Dataset entries:
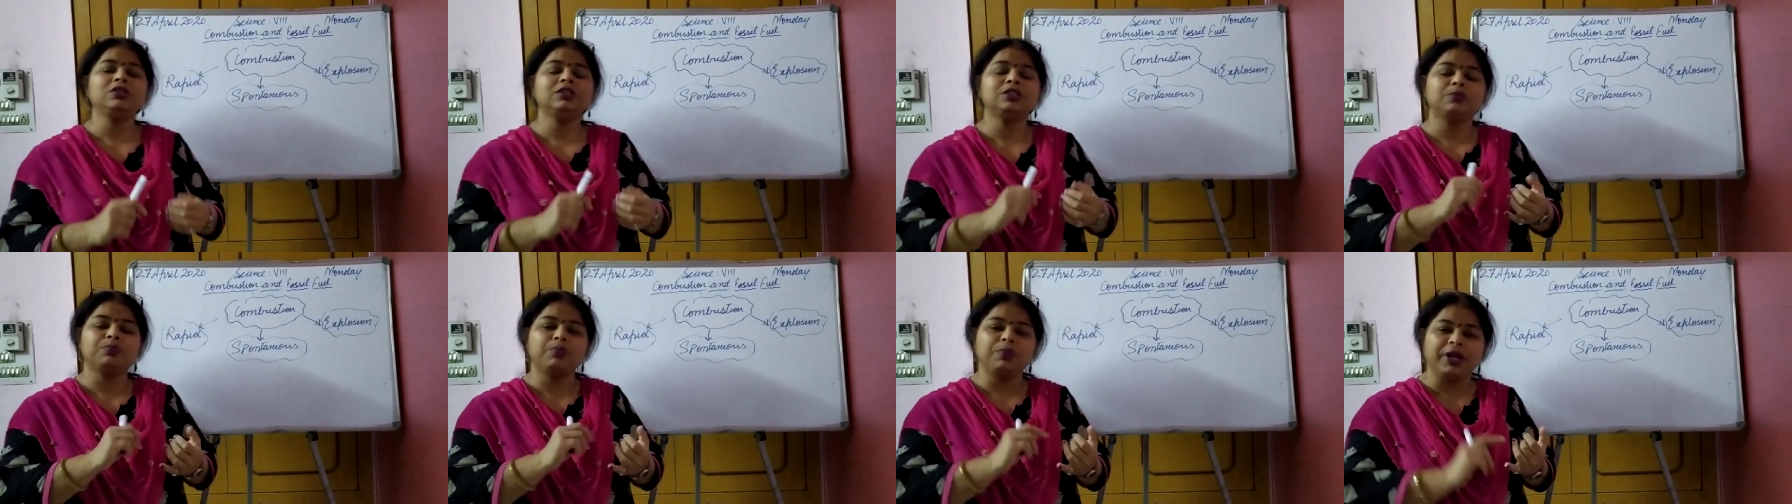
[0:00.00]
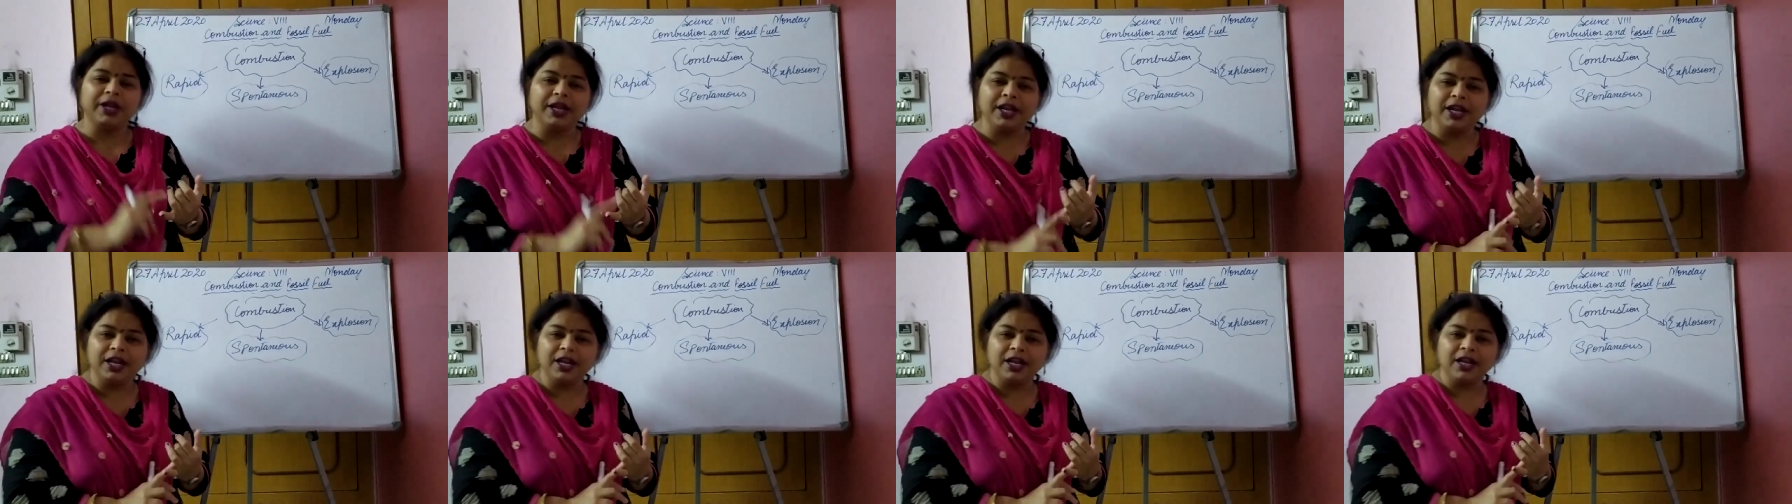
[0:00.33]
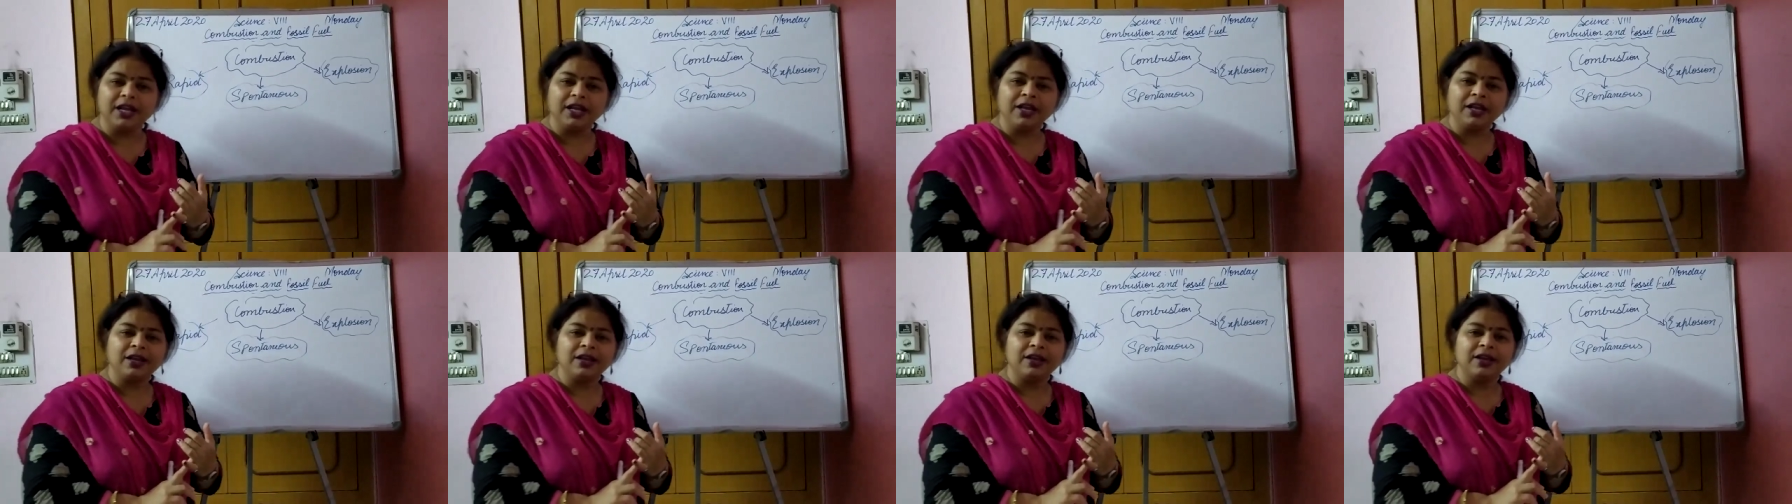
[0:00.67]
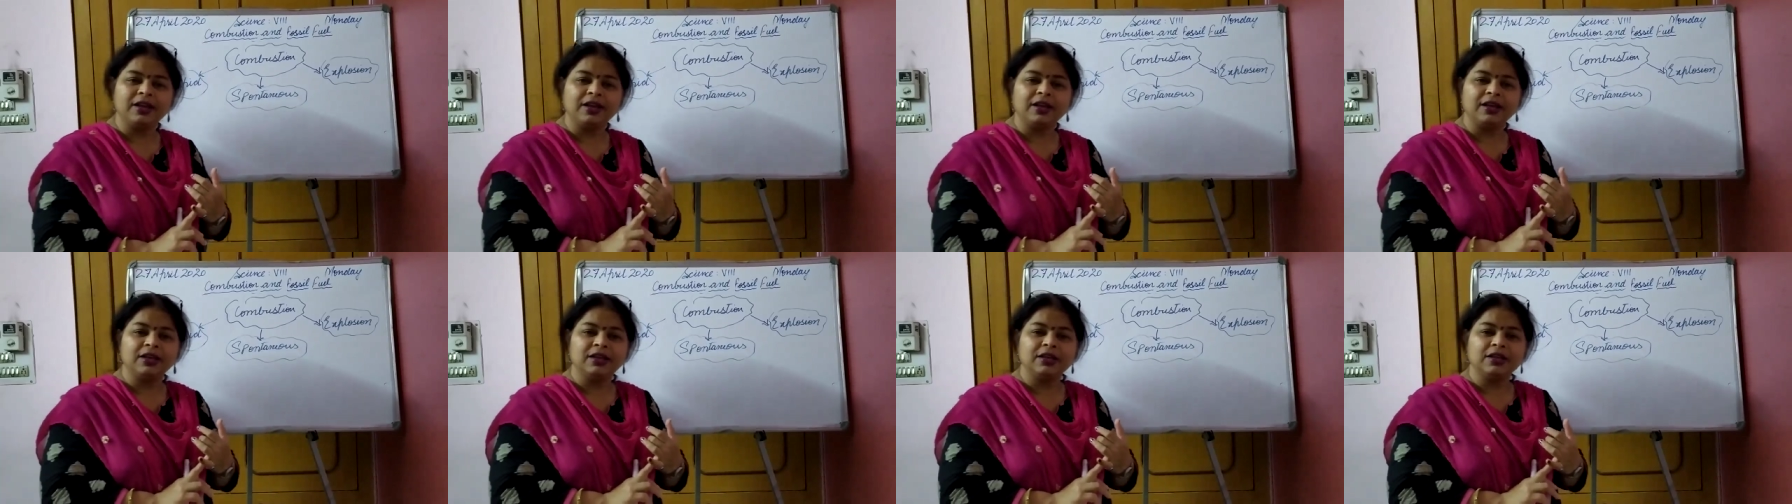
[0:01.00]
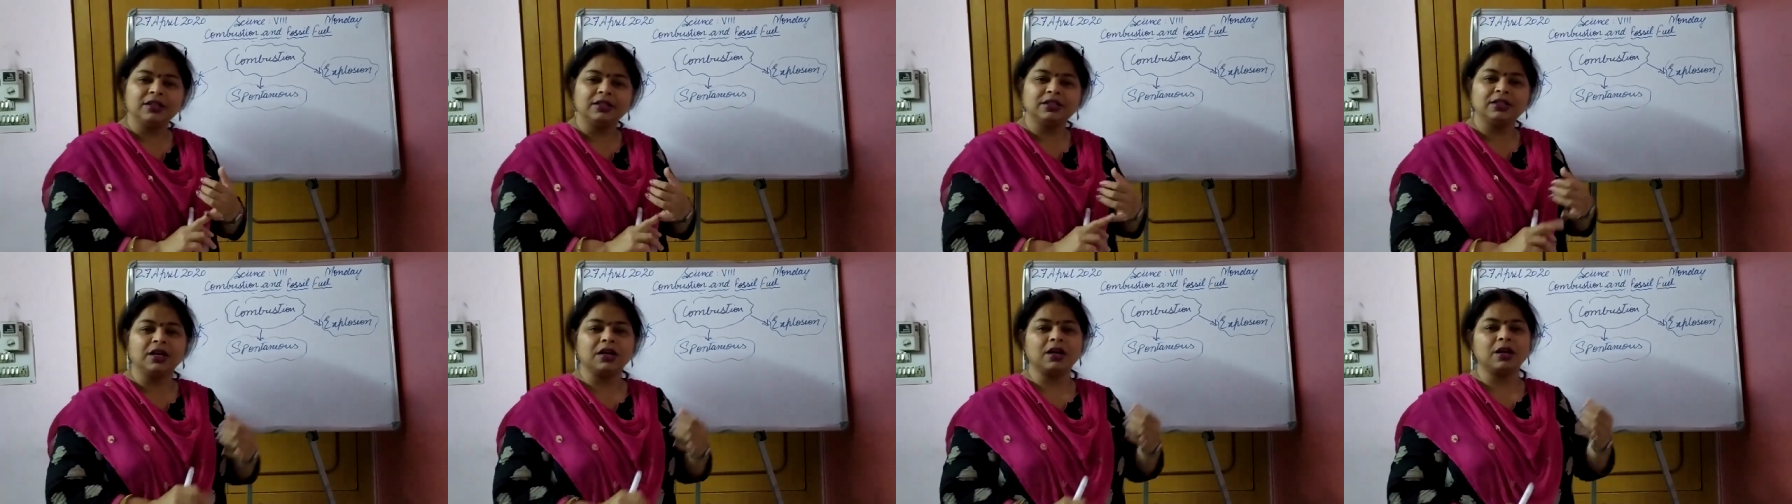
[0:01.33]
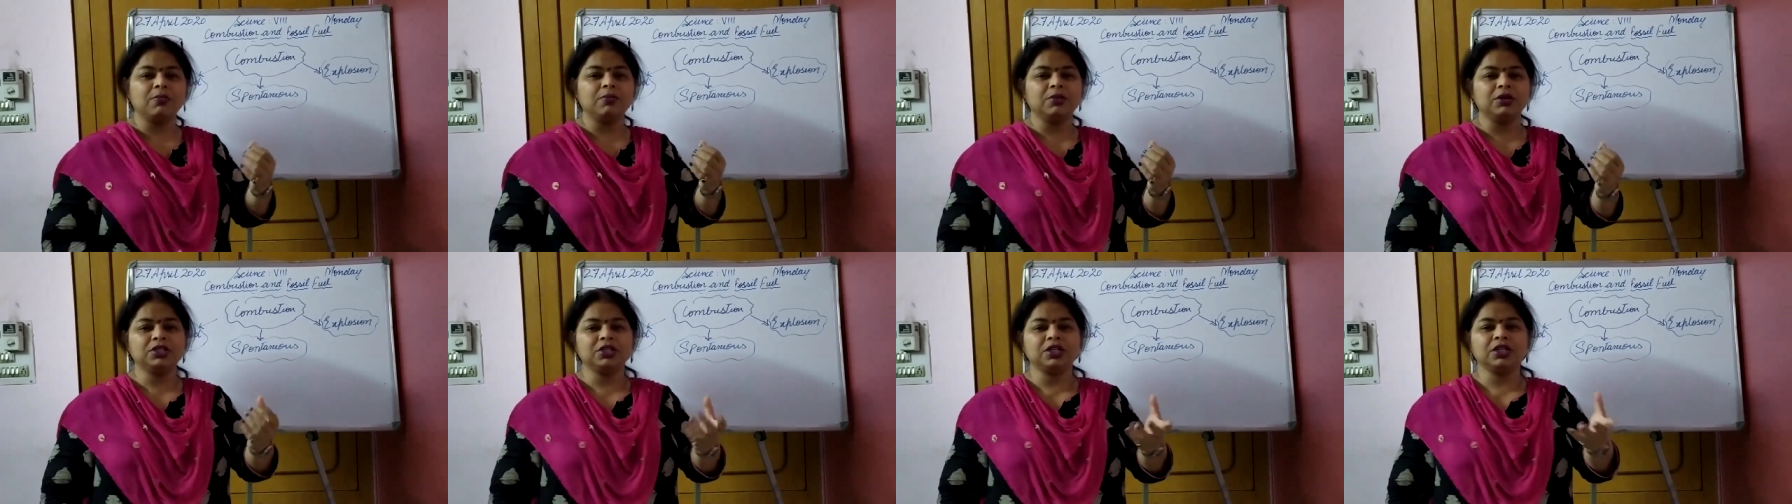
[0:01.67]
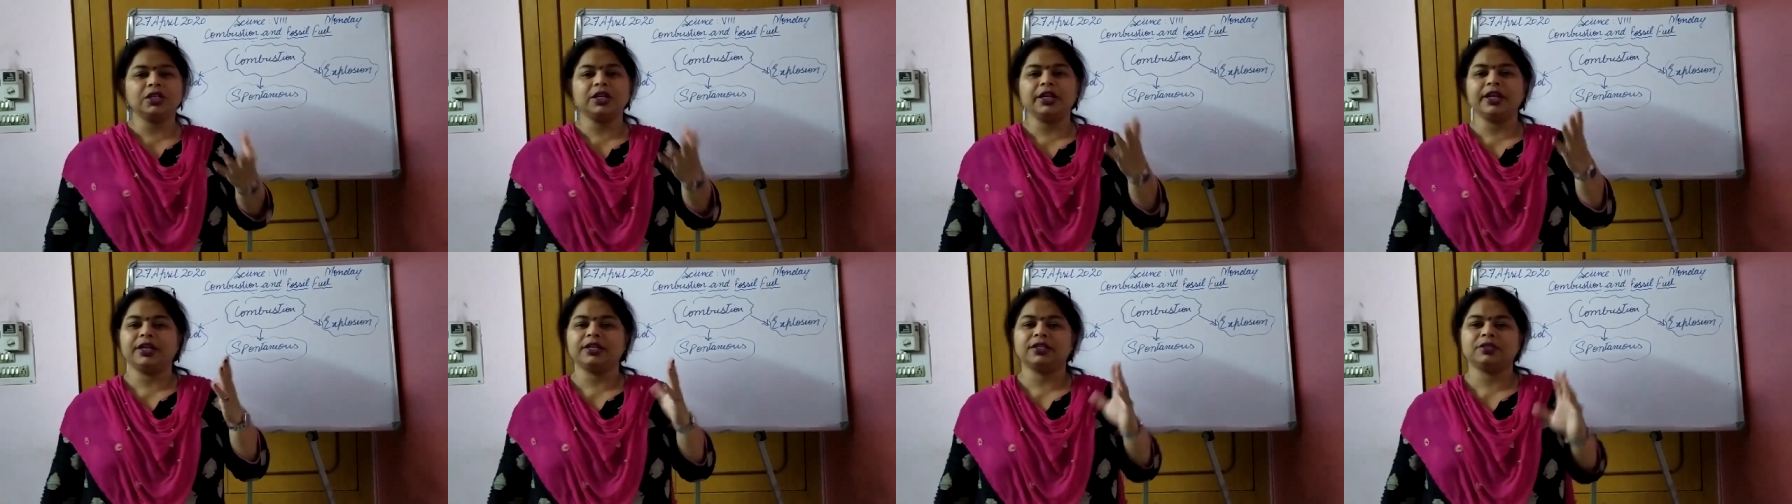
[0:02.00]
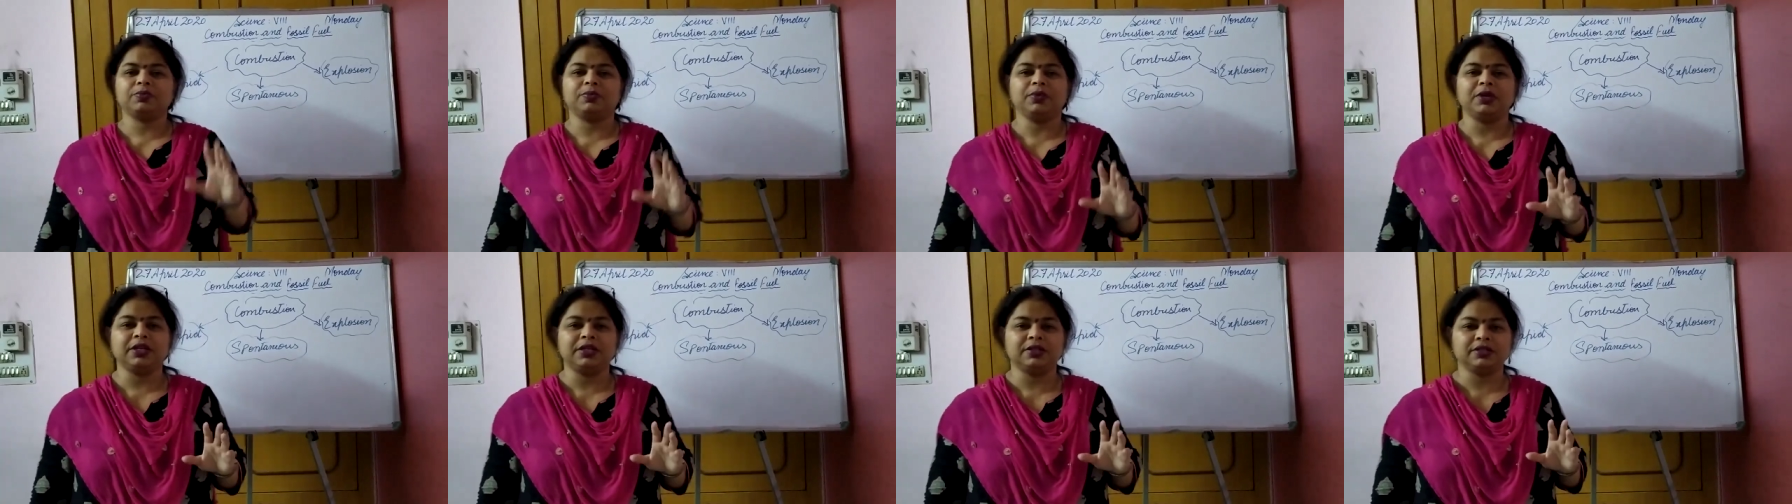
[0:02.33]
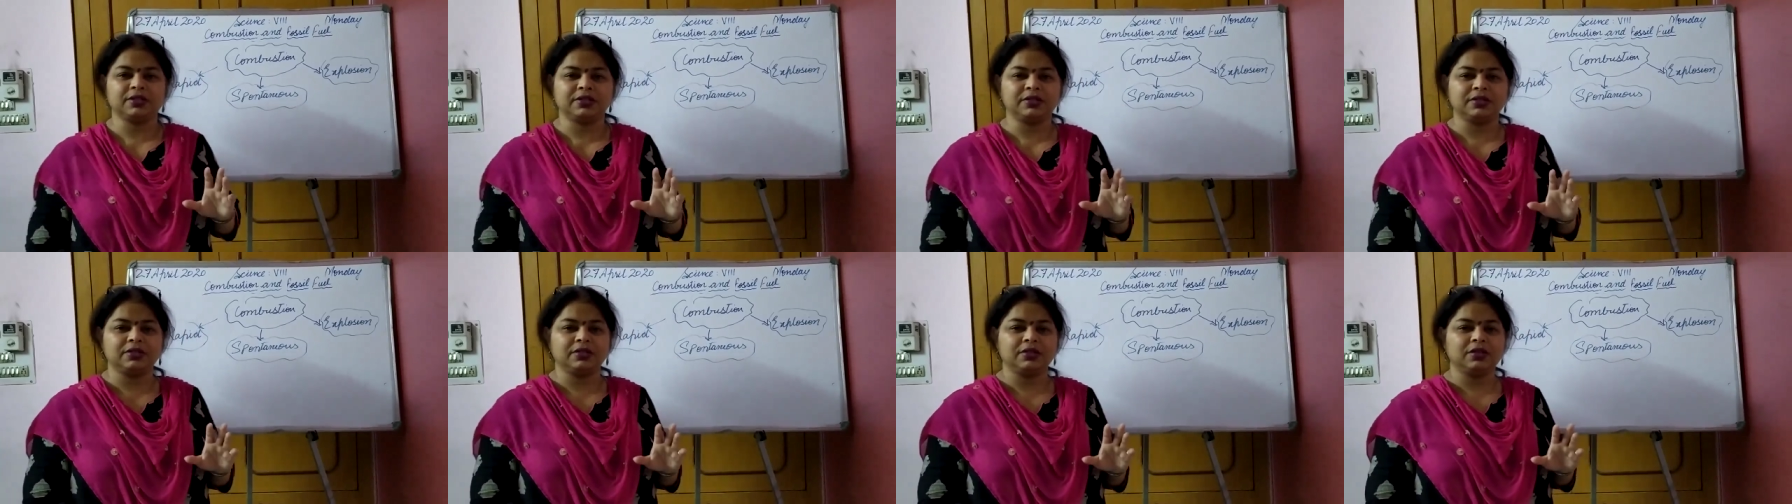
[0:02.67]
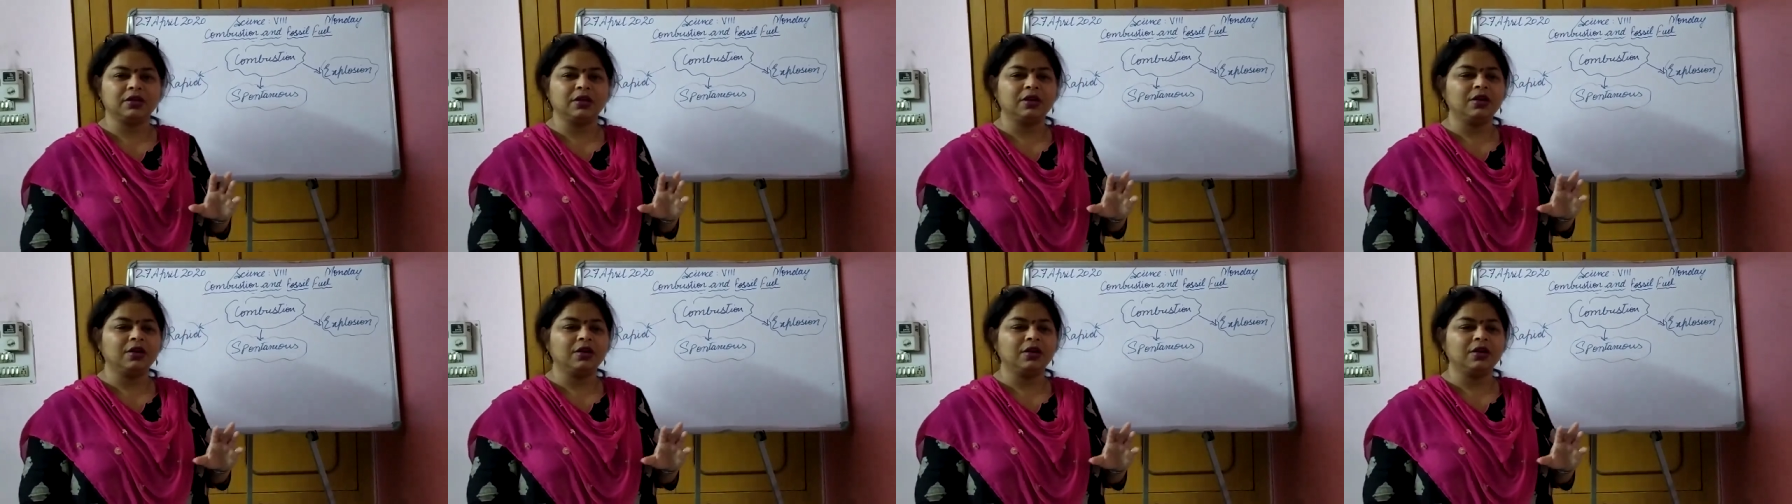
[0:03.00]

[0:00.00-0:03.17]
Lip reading: speedily the combustion takes place.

ACTION ITEM: Your task is to reproduce every record exactly while omitting the pictures.

EXERCISE ANSWER:
[0:00.00]
[0:00.33]
[0:00.67]
[0:01.00]
[0:01.33]
[0:01.67]
[0:02.00]
[0:02.33]
[0:02.67]
[0:03.00]

[0:00.00-0:03.17]
Lip reading: speedily the combustion takes place.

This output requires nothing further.